Hong Kong is so filled with shops, boutiques, street markets, department stores, and malls, it's hard to think of places where you can't shop. Still, there are specific hunting grounds for various products, as well as areas that have more shops than elsewhere.

Tsim Sha Tsui has the greatest concentration of shops in Hong Kong. Nathan Road, which runs through Kowloon for 4km (2 1/2 miles) from the harbor to the border of the New Territories, is lined with stores selling clothing, jewelry, eyeglasses, cameras, electronic goods, crafts from China, shoes, handbags, luggage, watches, and more. You will also find tailors, tattoo artists, and even shops that will carve your name into a wooden chop (a stamp used in place of a signature for official documents). Be sure to explore the side streets radiating off Nathan Road, especially Granville Road, for shops specializing in washable silk and casual clothing and for export overruns of fun, youth-oriented fashions at modest prices. Department stores, Chinese emporiums, and shopping arcades, as well as several huge shopping malls, are also located in this neighborhood. Harbour City, on Canton Road, for example, is the largest shopping center in Hong Kong, while Elements, attached to Kowloon Station, is one of the newest. Many international designers have boutiques on Canton Road. Farther north, in Yau Ma Tei, is Hong Kong's most famous outdoor market, the Temple Street Night Market, with vendors selling clothing, sunglasses, watches, toys, mobile phones, Chinese souvenirs, and accessories. The nearby Ladies' Market is also great for inexpensive clothing and accessories. Specialized markets in Yau Ma Tei and Mong Kok sell everything from clothing and flowers to goldfish, songbirds, and jade.

For upscale shopping, Central is where you'll find international designer labels. The Landmark, Prince's Building, Alexandra House, Chater House, and ifc mall boast designer boutiques selling jewelry, clothing, leather goods, and more, with names ranging from Armani, Cartier, and Chanel to Gucci, Louis Vuitton, and Tiffany & Co. Pacific Place is an upscale shopping mall selling everything from clothing to electronics, while ifc mall sells high-end clothing and accessories. Hip Shanghai Tang is a good place to shop for upscale Chinese clothing and souvenirs, while the adjacent six floors in the Pedder Building boast dozens of clothing boutiques and factory outlet stores. Li Yuen Street East and West street markets are a slice of old Hong Kong, offering inexpensive Chinese jackets, watches, children's clothing, and accessories.

Another happy hunting ground is Causeway Bay on Hong Kong Island. In contrast to Tsim Sha Tsui, it caters more to locals than to tourists, with often lower prices. It's always packed with shoppers, giving it a lively, festival-like atmosphere every day of the week. In addition to small shops selling everything from shoes and clothing to Chinese herbs, there's a Japanese department store and a large shopping complex called Times Square specializing in clothing, electronics, and housewares. Jardine's Crescent is an open-air market with cheap clothing and produce. For shoes, get on the tram and head for Happy Valley, where on Leighton and Wong Nai Chung roads (near the racecourse) you'll find rows of shoe and handbag shops.

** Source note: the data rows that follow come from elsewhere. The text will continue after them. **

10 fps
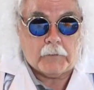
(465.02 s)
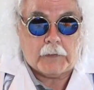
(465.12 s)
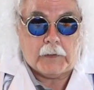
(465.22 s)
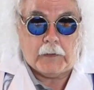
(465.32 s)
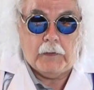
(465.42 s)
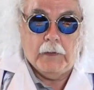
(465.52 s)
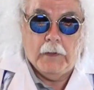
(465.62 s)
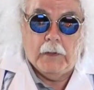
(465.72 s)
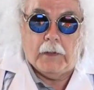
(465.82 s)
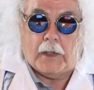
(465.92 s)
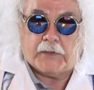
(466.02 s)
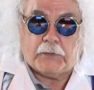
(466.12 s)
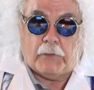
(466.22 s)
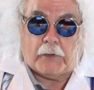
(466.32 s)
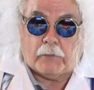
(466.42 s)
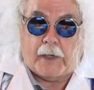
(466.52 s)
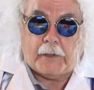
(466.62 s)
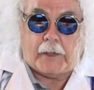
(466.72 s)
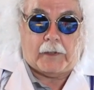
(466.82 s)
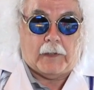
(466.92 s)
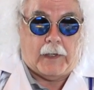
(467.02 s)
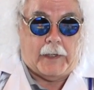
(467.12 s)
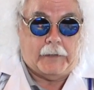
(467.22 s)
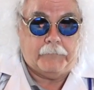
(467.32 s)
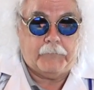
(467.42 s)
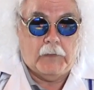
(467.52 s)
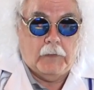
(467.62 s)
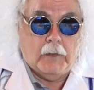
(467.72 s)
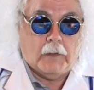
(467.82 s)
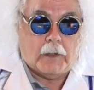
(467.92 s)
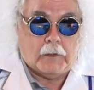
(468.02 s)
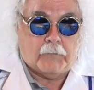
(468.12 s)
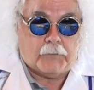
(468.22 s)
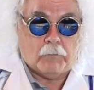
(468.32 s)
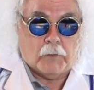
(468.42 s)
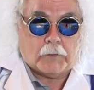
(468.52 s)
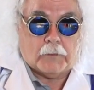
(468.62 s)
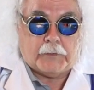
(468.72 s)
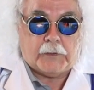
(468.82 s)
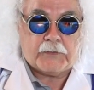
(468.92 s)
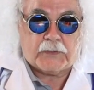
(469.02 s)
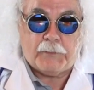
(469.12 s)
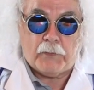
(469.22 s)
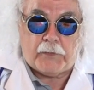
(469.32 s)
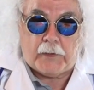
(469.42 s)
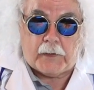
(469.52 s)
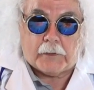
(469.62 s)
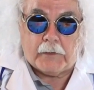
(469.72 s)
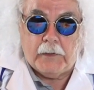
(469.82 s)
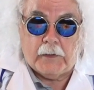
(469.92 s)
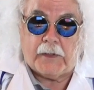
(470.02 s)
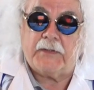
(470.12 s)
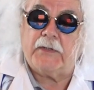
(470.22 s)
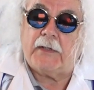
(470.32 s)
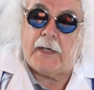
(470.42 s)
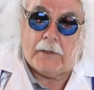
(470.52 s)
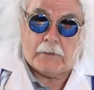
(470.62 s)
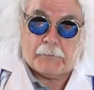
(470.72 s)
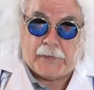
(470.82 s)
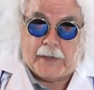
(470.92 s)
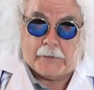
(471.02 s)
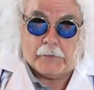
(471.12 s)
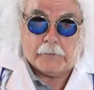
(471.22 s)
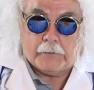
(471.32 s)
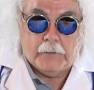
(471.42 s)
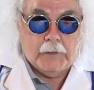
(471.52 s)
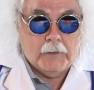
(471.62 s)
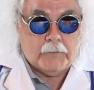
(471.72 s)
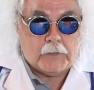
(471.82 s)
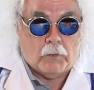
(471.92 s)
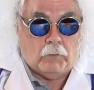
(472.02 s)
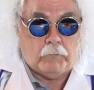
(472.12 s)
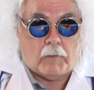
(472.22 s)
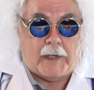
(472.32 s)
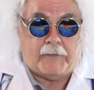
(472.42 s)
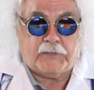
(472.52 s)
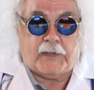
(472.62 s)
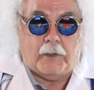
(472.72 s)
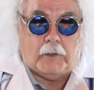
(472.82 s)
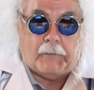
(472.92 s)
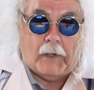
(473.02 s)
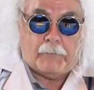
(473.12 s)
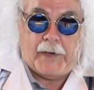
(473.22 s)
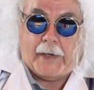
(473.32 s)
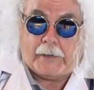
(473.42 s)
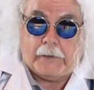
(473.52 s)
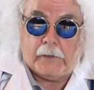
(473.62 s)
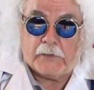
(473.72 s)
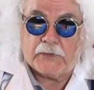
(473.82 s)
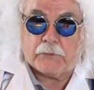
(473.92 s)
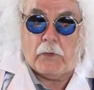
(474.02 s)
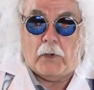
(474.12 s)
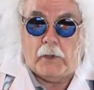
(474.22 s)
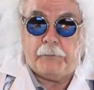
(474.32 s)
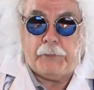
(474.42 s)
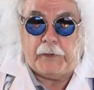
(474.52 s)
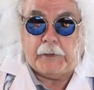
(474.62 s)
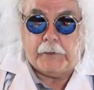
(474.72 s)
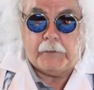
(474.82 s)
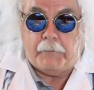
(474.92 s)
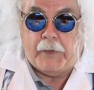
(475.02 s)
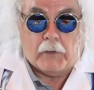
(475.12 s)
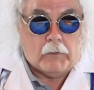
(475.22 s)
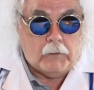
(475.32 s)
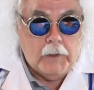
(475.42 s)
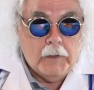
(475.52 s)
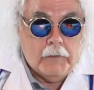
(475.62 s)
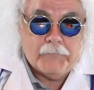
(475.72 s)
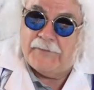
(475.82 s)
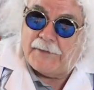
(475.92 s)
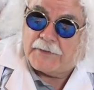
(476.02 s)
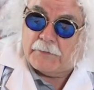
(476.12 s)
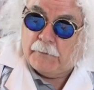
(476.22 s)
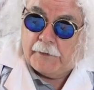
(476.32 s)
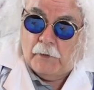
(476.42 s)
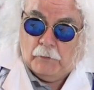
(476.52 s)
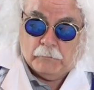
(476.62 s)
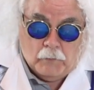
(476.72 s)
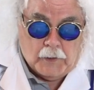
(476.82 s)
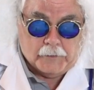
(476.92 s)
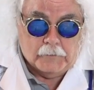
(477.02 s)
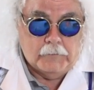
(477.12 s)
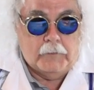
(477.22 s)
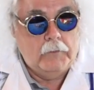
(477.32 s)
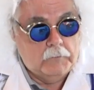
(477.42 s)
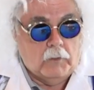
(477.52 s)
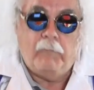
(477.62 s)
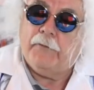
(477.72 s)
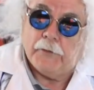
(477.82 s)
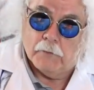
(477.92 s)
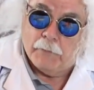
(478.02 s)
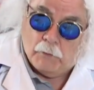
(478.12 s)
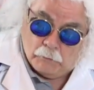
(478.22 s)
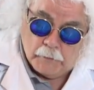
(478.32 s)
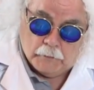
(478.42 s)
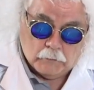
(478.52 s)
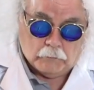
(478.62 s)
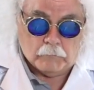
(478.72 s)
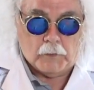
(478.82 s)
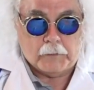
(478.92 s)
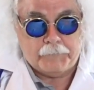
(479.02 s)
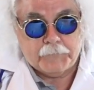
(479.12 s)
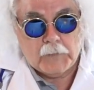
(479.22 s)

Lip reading: Okay, and so it created a line. And if the worker didn't smooth it in, it stayed in the pattern. The old wives' tale about packing it in straw and putting it in a barrel doesn't really hold water. Hopefully your bowl will hold water.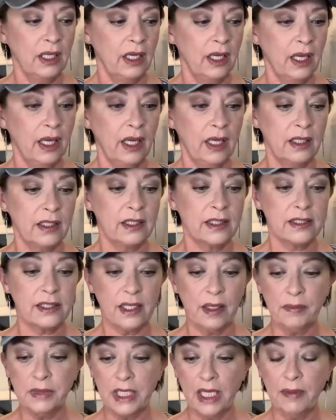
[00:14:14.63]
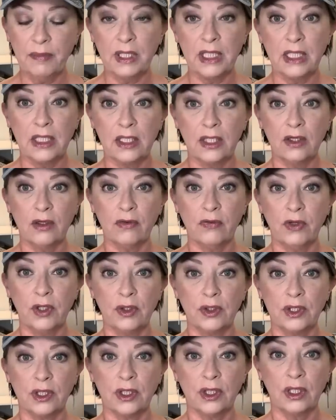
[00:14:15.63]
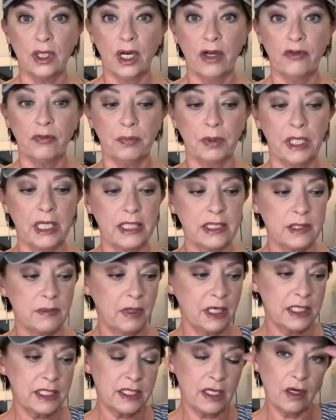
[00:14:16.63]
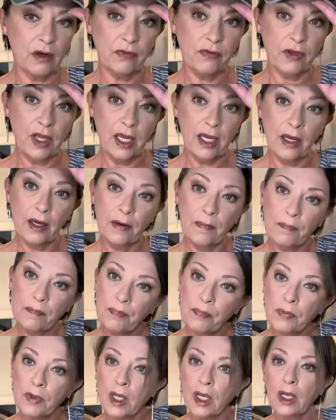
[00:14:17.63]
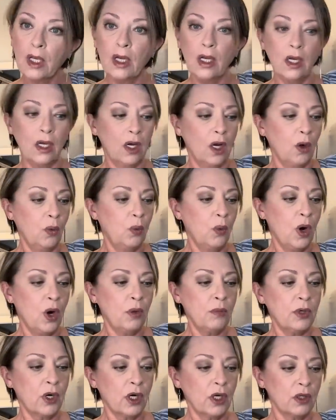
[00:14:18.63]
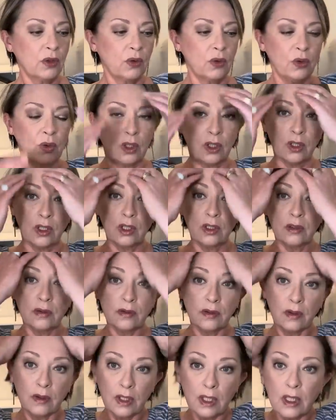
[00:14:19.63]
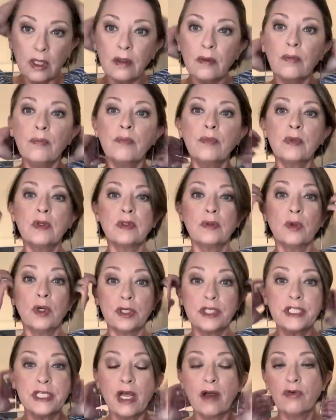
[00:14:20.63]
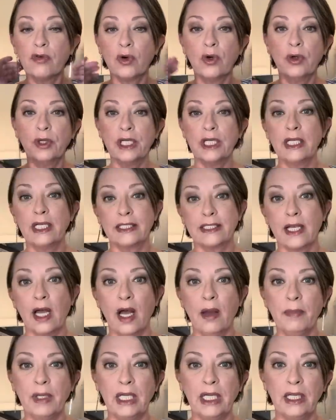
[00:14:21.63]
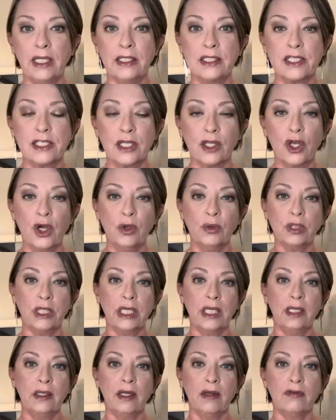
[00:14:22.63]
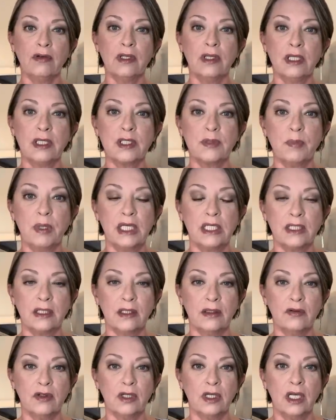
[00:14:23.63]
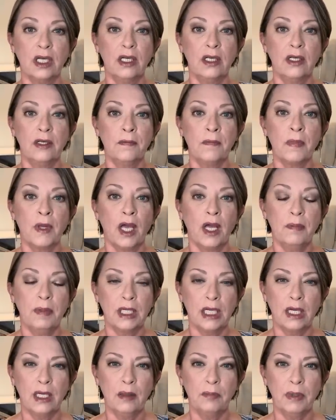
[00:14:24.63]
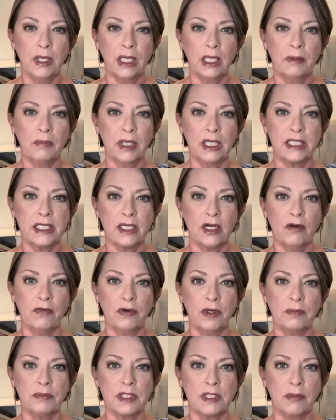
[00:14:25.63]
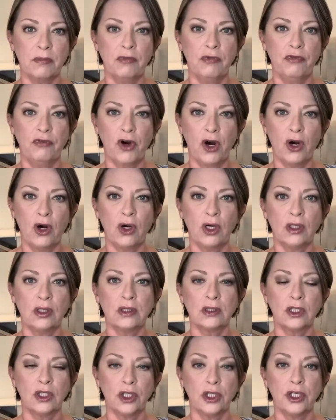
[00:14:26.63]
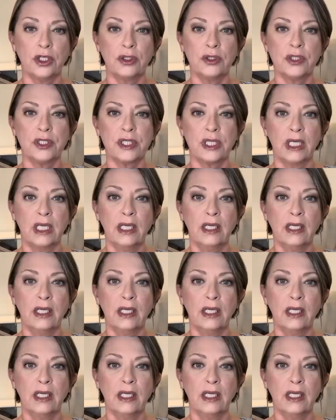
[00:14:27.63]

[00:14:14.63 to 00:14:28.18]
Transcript: And sometime in the near future, I've placed myself a, um, a Walmart order well, several, and it's coming in slowly. Everything's being delivered. I've been kind of picking myself up some fall clothes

One of my favorite places to shop for inexpensive fashions is Stanley Market on the southern end of Hong Kong Island, where vendors sell silk clothing and business and casual wear. In recent years, shops specializing in Chinese crafts and products have also opened in Stanley Market (and, of course, I can't resist a leisurely lunch on Stanley's quaint waterfront promenade). Another great shopping destination on southern Hong Kong Island is Ap Lei Chau (an island connected to Aberdeen by bridge), where at Horizon Plaza you'll find discount outlets for pricey downtown clothing stores, as well as many antiques and furniture stores.

Antiques and curio lovers also head for Hollywood Road and Cat Street in the Western District on Hong Kong Island, where everything from snuff bottles to jade carvings and Ming vases is for sale. Chinese handicrafts, including porcelain, furniture, silk clothing, and embroidery, are sold in Chinese-product department stores and Chinese arts-and-crafts shops located on both sides of the harbor. Several deluxe hotels boast arcades housing designer boutiques, most notably the Peninsula Hong Kong and InterContinental Hong Kong.

Note: This information was accurate when it was published, but can change without notice. Please be sure to confirm all rates and details directly with the companies in question before planning your trip.